Transaction monitoring
A good transaction monitoring system will help FIs in detecting any red flags or patterns that can be a sign of exploiting trusts, complex structures, and PIVs in potential money laundering schemes. Introducing machine learning and Artificial Intelligence (AI) is now the trend and, if exploited for the right cause, it can be cost-effective.

Suspicious transaction reporting (STR)
Most FIUs are now using advanced systems to receive, analyze and disseminate STRs/SARs. Using machine learning and AI as well can help FIUs during their investigations and strategic analysis process.

I think financial institutions should become more proactive with technology.
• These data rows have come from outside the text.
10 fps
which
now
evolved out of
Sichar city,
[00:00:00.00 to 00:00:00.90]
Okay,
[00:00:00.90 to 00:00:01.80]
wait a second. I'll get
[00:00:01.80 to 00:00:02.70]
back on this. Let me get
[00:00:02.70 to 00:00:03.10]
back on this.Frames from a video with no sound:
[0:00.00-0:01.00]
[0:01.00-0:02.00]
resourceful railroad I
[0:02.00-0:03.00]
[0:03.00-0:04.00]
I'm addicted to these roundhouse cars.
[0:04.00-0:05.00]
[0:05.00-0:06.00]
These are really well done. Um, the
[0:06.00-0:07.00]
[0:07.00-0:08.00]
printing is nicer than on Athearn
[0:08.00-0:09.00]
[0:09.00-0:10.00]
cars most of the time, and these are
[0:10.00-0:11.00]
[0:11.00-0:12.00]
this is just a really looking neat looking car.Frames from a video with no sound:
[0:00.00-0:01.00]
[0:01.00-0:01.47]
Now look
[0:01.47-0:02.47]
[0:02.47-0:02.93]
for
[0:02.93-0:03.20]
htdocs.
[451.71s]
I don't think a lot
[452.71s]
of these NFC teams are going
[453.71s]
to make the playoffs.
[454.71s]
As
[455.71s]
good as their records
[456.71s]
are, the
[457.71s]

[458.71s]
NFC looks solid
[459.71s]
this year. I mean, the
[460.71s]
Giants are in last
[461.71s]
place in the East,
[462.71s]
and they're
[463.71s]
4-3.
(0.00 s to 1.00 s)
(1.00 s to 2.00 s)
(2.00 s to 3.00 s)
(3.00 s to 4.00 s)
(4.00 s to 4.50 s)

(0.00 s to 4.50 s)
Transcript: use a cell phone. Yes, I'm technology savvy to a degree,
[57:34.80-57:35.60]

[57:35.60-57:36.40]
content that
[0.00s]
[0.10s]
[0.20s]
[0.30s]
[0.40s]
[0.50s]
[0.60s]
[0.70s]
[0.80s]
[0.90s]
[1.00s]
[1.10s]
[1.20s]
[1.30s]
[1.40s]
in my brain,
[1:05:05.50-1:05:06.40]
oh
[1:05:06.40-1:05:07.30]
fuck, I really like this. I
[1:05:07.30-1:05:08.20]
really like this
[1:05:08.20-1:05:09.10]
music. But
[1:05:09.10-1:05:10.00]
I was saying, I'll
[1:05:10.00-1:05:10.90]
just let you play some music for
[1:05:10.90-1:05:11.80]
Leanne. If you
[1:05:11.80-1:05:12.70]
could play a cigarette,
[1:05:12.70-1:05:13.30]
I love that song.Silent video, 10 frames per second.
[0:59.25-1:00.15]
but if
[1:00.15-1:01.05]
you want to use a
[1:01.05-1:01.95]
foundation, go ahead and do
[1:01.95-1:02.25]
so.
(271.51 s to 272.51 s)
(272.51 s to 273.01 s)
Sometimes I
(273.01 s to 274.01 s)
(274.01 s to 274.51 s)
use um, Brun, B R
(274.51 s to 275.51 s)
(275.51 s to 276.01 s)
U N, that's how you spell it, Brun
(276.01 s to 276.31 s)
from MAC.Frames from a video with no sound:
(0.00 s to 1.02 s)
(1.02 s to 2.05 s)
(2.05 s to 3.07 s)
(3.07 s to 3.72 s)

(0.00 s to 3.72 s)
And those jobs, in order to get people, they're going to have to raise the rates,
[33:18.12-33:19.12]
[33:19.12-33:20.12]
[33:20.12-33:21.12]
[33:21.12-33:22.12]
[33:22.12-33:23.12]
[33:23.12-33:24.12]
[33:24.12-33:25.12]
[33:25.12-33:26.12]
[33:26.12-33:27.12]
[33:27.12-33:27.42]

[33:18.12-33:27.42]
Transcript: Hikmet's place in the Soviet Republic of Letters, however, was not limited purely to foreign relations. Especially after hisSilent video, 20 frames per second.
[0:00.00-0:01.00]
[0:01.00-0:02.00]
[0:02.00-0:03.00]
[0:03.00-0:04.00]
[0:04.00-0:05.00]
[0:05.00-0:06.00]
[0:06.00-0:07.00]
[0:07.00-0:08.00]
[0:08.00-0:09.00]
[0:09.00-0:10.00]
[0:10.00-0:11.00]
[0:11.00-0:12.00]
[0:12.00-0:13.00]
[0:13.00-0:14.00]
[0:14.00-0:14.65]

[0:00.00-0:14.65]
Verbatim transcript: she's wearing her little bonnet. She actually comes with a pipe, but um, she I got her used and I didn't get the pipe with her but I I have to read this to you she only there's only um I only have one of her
Being proactive does not mean file more STRs/SARs, but rather take the initiative of using available technology for preempting risks by detecting trends and patterns to then design a mechanism for sharing them with the institution’s  community for everyone’s benefit.

How can technology be used to make the relationship between FIs and FIUs collaborative?

FIUs and financial institutions are increasingly working together in regulatory sandboxes, allowing banks to innovate, with the regulator’s guidance, and supportive oversight.

What do you think of the potential of technology for improving SAR submissions and subsequent FIU investigations? How does this change the relationship between financial institutions and FIUs?

Financial institutions that are eager to cover themselves by complying with suspicious transaction reporting directives have the counterintuitive effect of making it harder for FIUs to pursue legitimate financial crime due to the sheer SAR volume.

Institutions that undertake client vetting aided by technology approaches like Intelligent Process Automation (IPA) reduce the amount of clients that SARs come from in the first place. Applying AI in transaction monitoring once the client passes onboarding checks significantly reduces false positives and the SAR workloads at FIUs.

Institutions sending less erroneous SARs gives FIUs the time and capacity to chase up legitimate SARs and meet their respective financial crime fighting missions. Consequently, a collaborative workflow develops, with institutions sending more qualified SARs, allowing FIUs to focus on SARs that are more likely linked to financial crime.

This is an example of technology changing the relationship between financial institutions and FIU from potentially adversarial to collaborative.

*The views expressed in this blog are Olivia’s, and are not representative of her employer.